Thursday’s letter, issued by LGBTQ advocacy group GLAAD, said that because new blood-testing technologies can definitely detect HIV about a week after infection, it is “unscientific and based on obsolete antibody-based HIV testing algorithms” to need homosexual men to abstain from sex for three weeks before donating blood.

Modern HIV tests search for antigens, which appear in the bloodstream days after infection. Older tests looked for antibodies, which seem weeks and maybe even months following an illness. Gay and bisexual men represent about 70% of all new HIV infections in the US.

The FDA banned homosexual and bisexual men from giving blood in 1983, then revised the life ban in 2015 to a year’s sexual abstinence.

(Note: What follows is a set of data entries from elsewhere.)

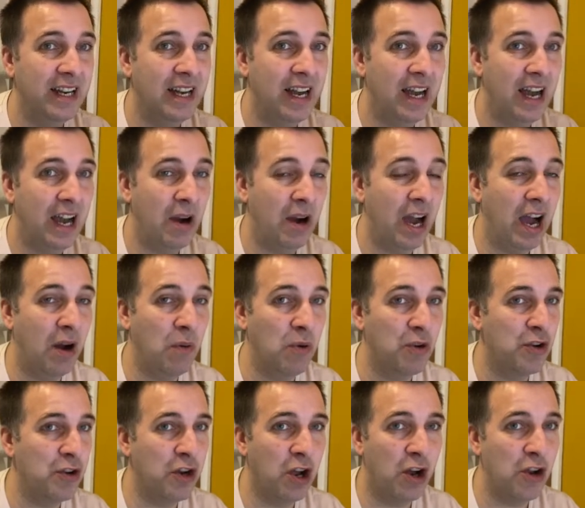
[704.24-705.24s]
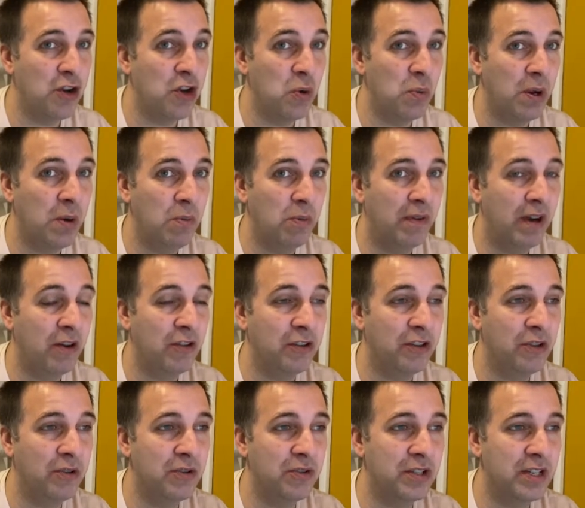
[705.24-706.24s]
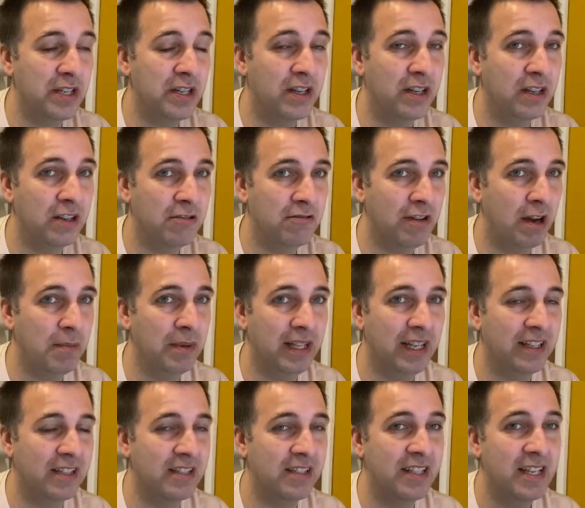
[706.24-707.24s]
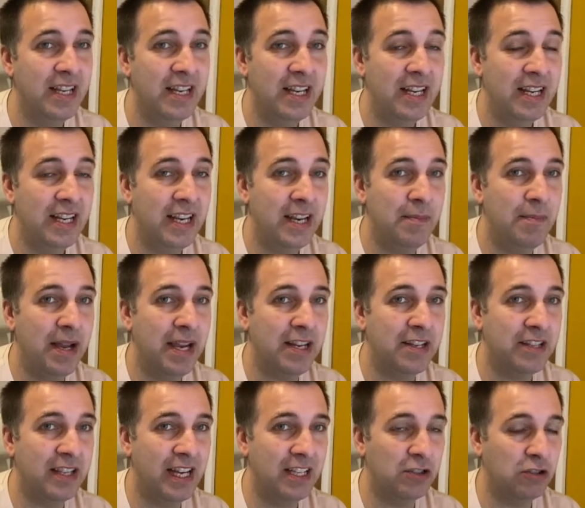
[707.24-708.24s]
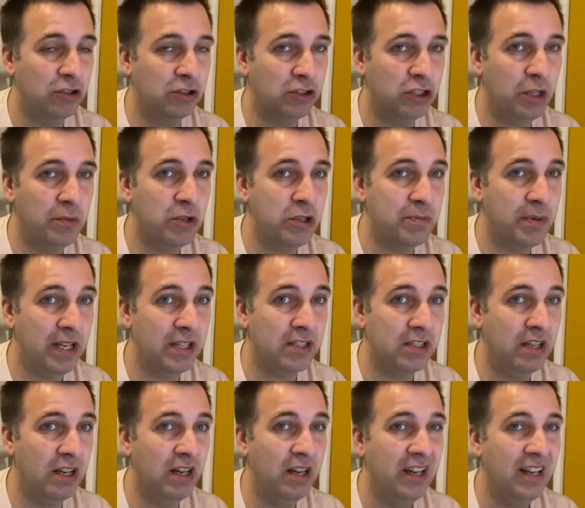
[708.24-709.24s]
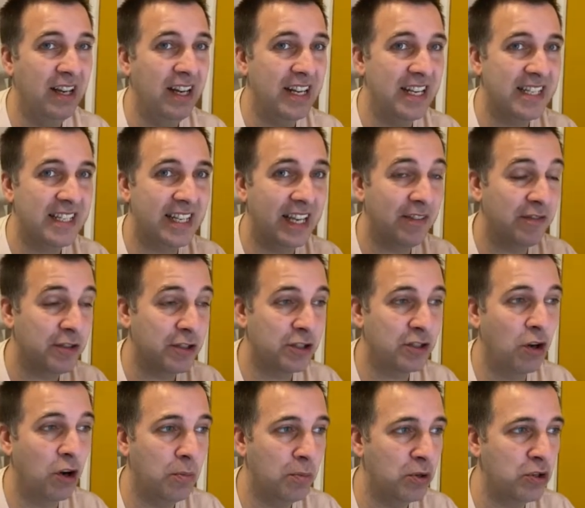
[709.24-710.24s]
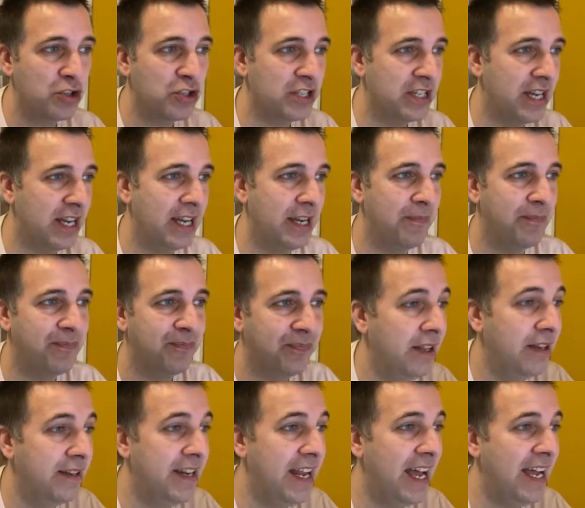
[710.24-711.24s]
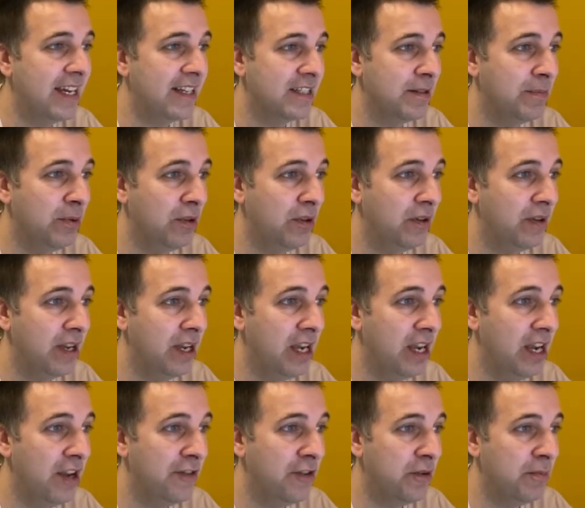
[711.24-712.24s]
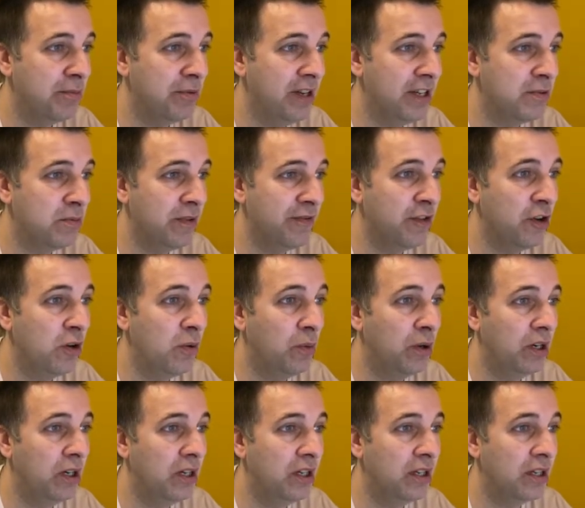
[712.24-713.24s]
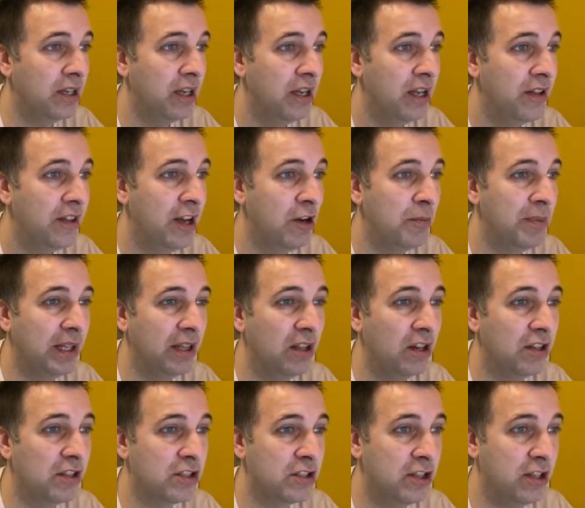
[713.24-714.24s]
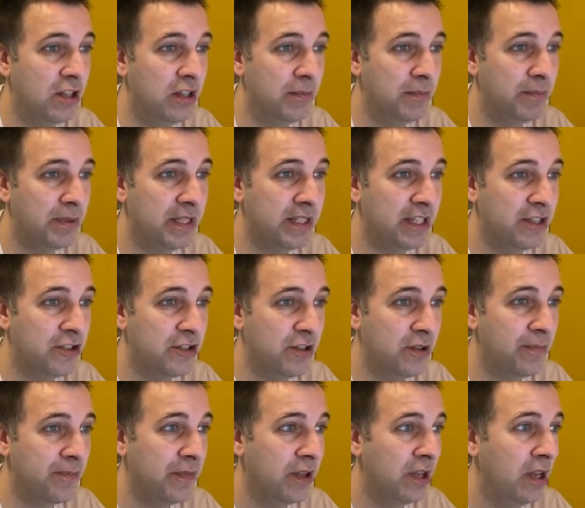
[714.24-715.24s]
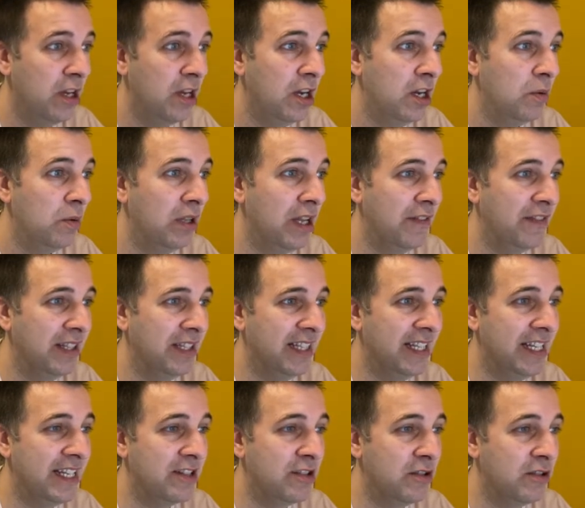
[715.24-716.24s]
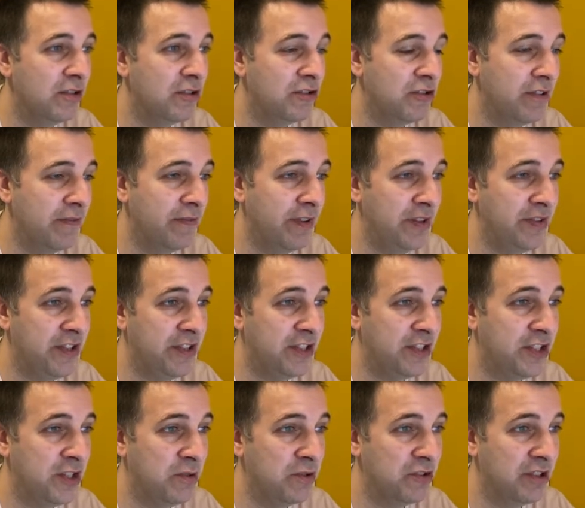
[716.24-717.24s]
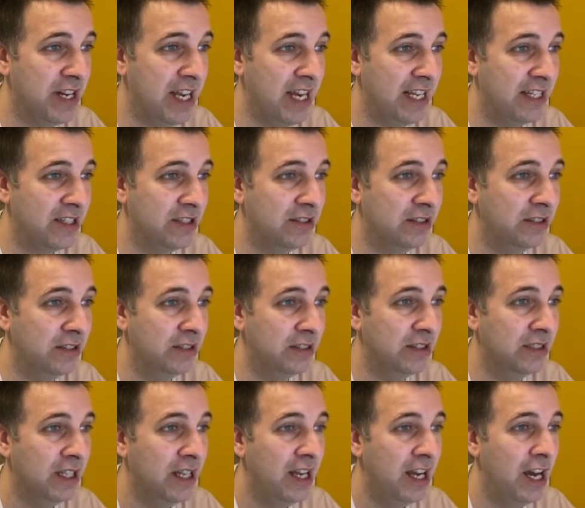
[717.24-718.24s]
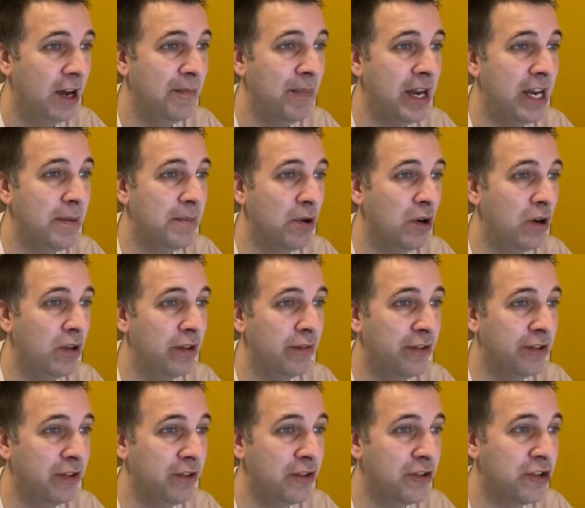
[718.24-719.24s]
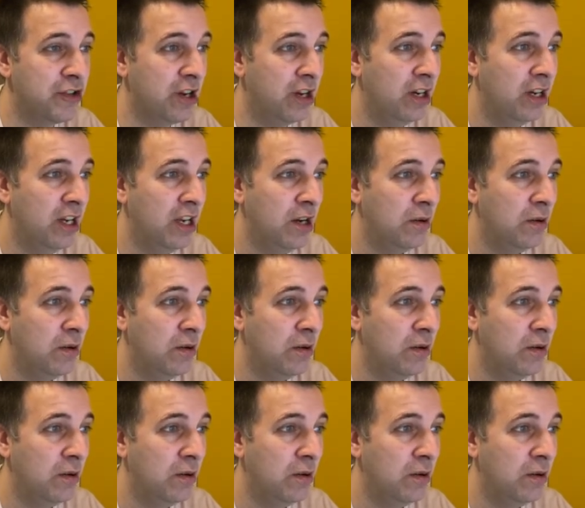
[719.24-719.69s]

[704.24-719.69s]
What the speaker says: I would not do it without using Grammarly, because it makes the article so much better and it saves so much time. Next, I put, if you're impressed with your work, there will be long-term position. We'll have at least 150 to 200 articles and many more in the future.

The letter says that other countries have better addressed the problem by making new protocols that ask people about current risky behaviors regardless of sexual orientation. It is described as”a far more scientifically meticulous and nondiscriminatory way to maintaining a safe blood supply.”

Men who are in monogamous relationships and have sex with men, “those on Pre-exposure Prophylaxis [PrEP], and people who consistently use condoms have a particularly low risk of HIV acquisition,” the letter states.

In a report shared with NBC News, the FDA said it “remains committed to collecting the scientific data that support donor deferral policies which are non-exclusive, helping to ensure a high level of blood safety.”

“To explore the scientific validity of such an approach, the FDA is working on starting a pilot study that will register about 2000 men who have sex with men and who’d be willing to donate blood,” the FDA reported. “This study, being held at community health centers in key locations across America, could create data that will assist the FDA in determining donor questionnaire based on individual risk assessment would be as successful as time-based deferrals in lowering the risk of HIV.”

The letter’s signatories join a viable coalition of LGBTQ advocates, politicians, and physicians is calling for the complete repeal of blood donation restrictions on gay and bisexual guys.

The FDA’s updated guidelines came only weeks after 15 Senators sent a letter to the FDA requesting an overhaul in the blood donor guidelines on men who have sex with men.

“The Coronavirus pandemic has created a national blood shortage, and we have to work to increase our country’s supply based on facts and science. The FDA has to change its discriminatory blood donation policies to deal with this challenge and help save lives.

Other 12-month deferral periods have also been shortened under the updated FDA Guidelines, such as for men and women who have traveled to areas with specific Endemic diseases, injected medications, or engaged in commercial sex work.